The Right to Food

Our take in the media: Innovation for food

Experts' corner - 10.02.2021

This opinion article by Juan Carlos García y Cebolla, Right to Food Team Leader, and Mr. Jingyuan Xia, IPPC Office-in -Charge, was published in El Pais (in Spanish) on Tuesday, 9 February 2021.

 

A year ago, we still could not suspect the seriousness of the crisis that was upon us. The response to the pandemic has unleashed an unprecedented mobilization of resources that includes stimulus packages worth close to 10 trillion euros globally. Of these, just over 6 percent correspond to social protection measures that have cushioned the impact on the right to food of large population groups, who have seen their incomes diminish or disappear, and have allowed the continuity of the food systems whose flows have been fairly stable. The latest estimates indicate that the world economy has contracted in the order of 4.3% in 2020, and that the population suffering from extreme poverty has grown by about 90 million people in 2020 and the undernourished population could have increased by nearly than 130 million people as a result of COVID19.

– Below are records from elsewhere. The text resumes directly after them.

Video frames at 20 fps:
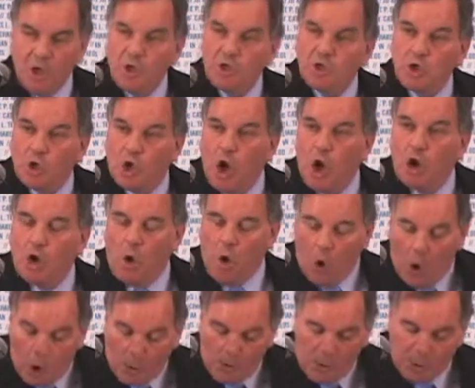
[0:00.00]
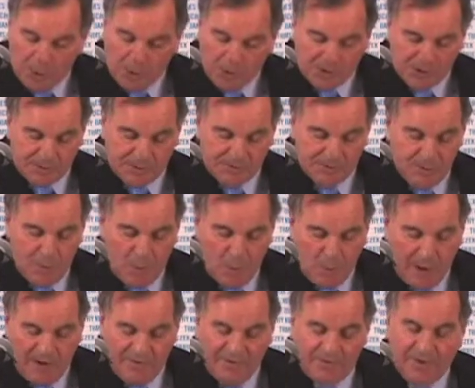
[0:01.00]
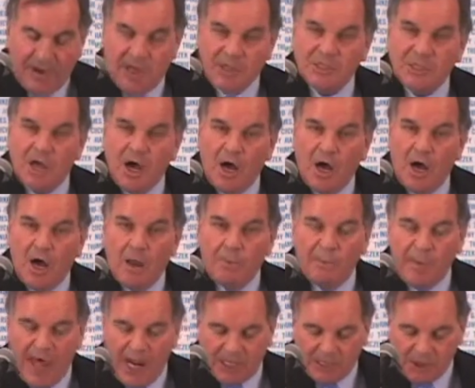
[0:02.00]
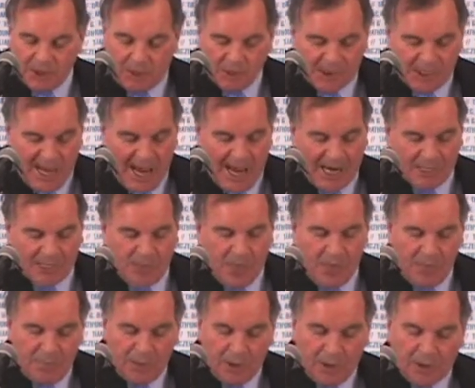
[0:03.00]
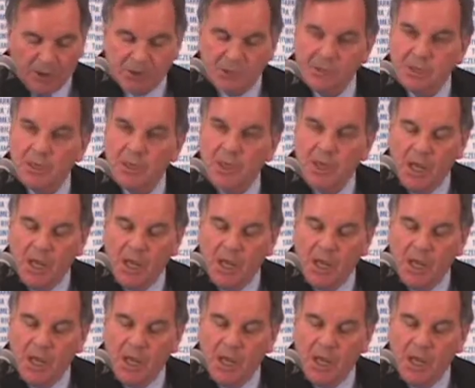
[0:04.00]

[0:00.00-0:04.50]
Chicago homeowners would have faced unmanageable tax bills,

This week is the 47th plenary session of the World Committee on Food Security, which was scheduled to take place in October 2020. The pandemic forced a change in the calendar of many activities and entered its agenda. A central point of the plenary will be the discussion, eventual approval and adoption of the Voluntary Guidelines on Food Systems and Nutrition, an instrument that will provide policy guidance for a transition towards more sustainable and inclusive food systems. In parallel, debates will be opened with an eye on the response to the pandemic, exploring the synergies between a sustainable transformation and a way out of the crisis that considers the needs of small food producers and of the groups hardest hit by the crisis; an inclusive and gender-equitable response. Discussions that include the protection of the human right to adequate food for a sustainable food system.

The quality and power of the response will be decisive in reducing the suffering caused by the crisis. On this occasion, the short-term response has been much more powerful than in previous crises and we must congratulate ourselves for this. But, in addition, we need a response to exit the crisis that allows poverty and hunger to be rapidly reduced. If we do not adopt much more ambitious measures, in 2030 the population suffering from undernourishment could reach over 900 million people, returning to the levels of the end of the 20th century.

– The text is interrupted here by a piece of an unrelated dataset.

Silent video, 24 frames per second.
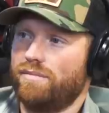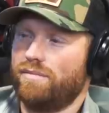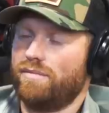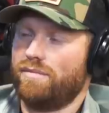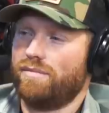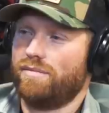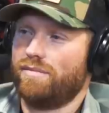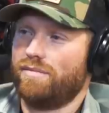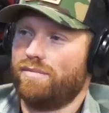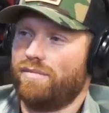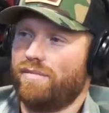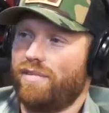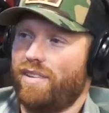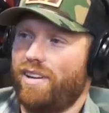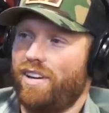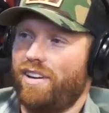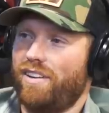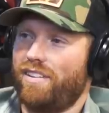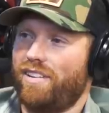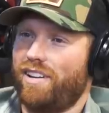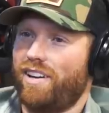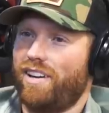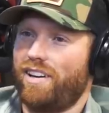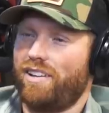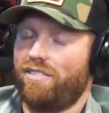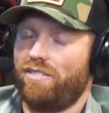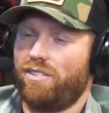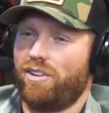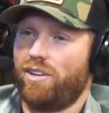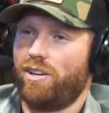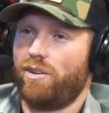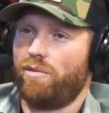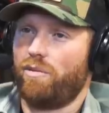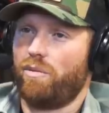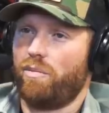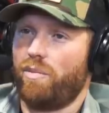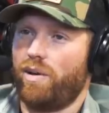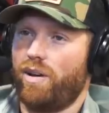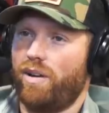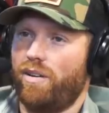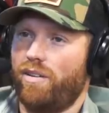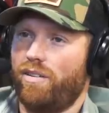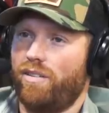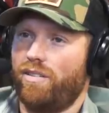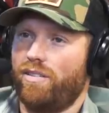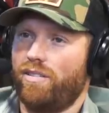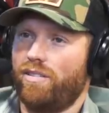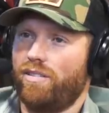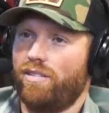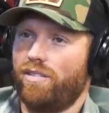Hmm. How did that even come about?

The transformation of food systems will also occupy the attention of countries in the coming months in preparation for a global summit on the matter, scheduled for September 2021. The crisis has shown the central role of food systems in economies and in the world. welfare of the population. Its environmental and social sustainability were pre-COVID challenges. The investments and changes necessary to ensure a better life for all present important areas of opportunity for a vigorous and sustainable exit from the crisis.

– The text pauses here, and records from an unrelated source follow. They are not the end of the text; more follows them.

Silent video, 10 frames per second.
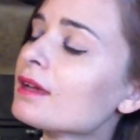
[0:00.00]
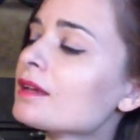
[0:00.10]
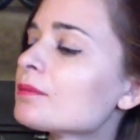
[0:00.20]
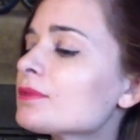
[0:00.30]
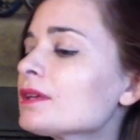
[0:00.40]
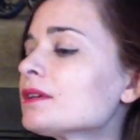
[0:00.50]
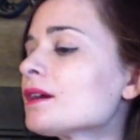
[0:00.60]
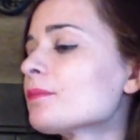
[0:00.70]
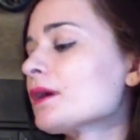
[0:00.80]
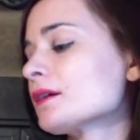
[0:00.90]
and I'm thinking
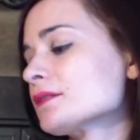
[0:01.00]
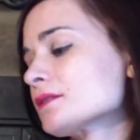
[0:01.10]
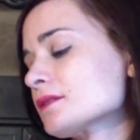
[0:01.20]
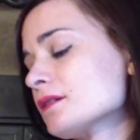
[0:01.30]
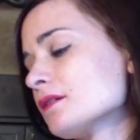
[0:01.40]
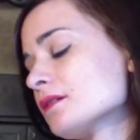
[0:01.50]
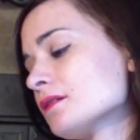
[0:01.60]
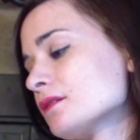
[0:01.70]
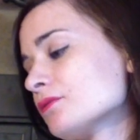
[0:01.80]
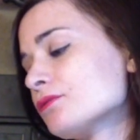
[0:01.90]
I might
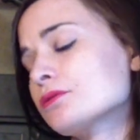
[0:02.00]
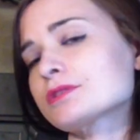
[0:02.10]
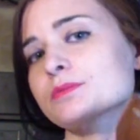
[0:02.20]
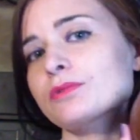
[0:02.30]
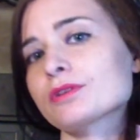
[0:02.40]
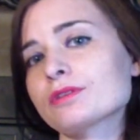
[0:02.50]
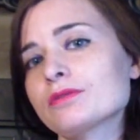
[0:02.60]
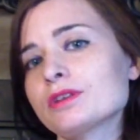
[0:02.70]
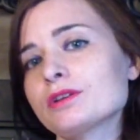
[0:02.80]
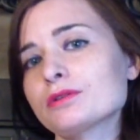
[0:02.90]
focus more on the
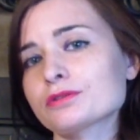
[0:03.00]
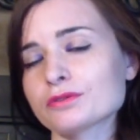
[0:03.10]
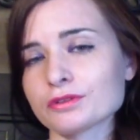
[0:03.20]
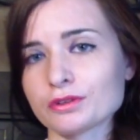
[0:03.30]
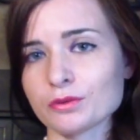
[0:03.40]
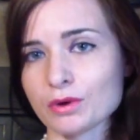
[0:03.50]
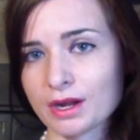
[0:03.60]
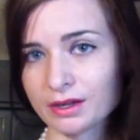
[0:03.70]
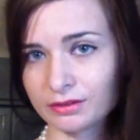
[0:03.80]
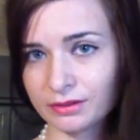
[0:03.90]
videos for a little
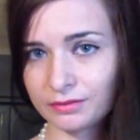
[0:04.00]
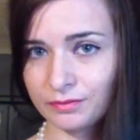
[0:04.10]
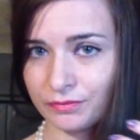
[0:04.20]
while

One area that may go unnoticed by the general public, but which will be crucial in this process, is plant health. 2020 was declared the International Year of Plant Health. Plant health is an area that has shown the ability of countries to work together and has contributed in a very important way to ensuring the world's food in the past decades. But it faces significant challenges both from the point of view of more sustainable and biodiversity-friendly solutions, as well as the challenges posed by climate change for plant protection. These challenges include the spread of different pests and diseases, as well as the greater vulnerability generated in many areas by the change in agroclimatic conditions and the stress they produce on plants.

The solution to these challenges offers a broad scope for a response that contributes to coming out of the crisis with force and preventing some of the most worrying risks that can put the right to food at risk for all.

To build this response we need to mobilize the capacity to innovate and the collaboration of all actors (governments, private sector, researchers, civil society ...). It is about innovating, not only technically, but also politically and socially, to carry out programs that make it easier for everyone to access this innovation, breaking down barriers and including small producers, indigenous peoples, and eliminating gaps in income. gender. As with the pandemic: if protection does not reach everyone, no one will be safe.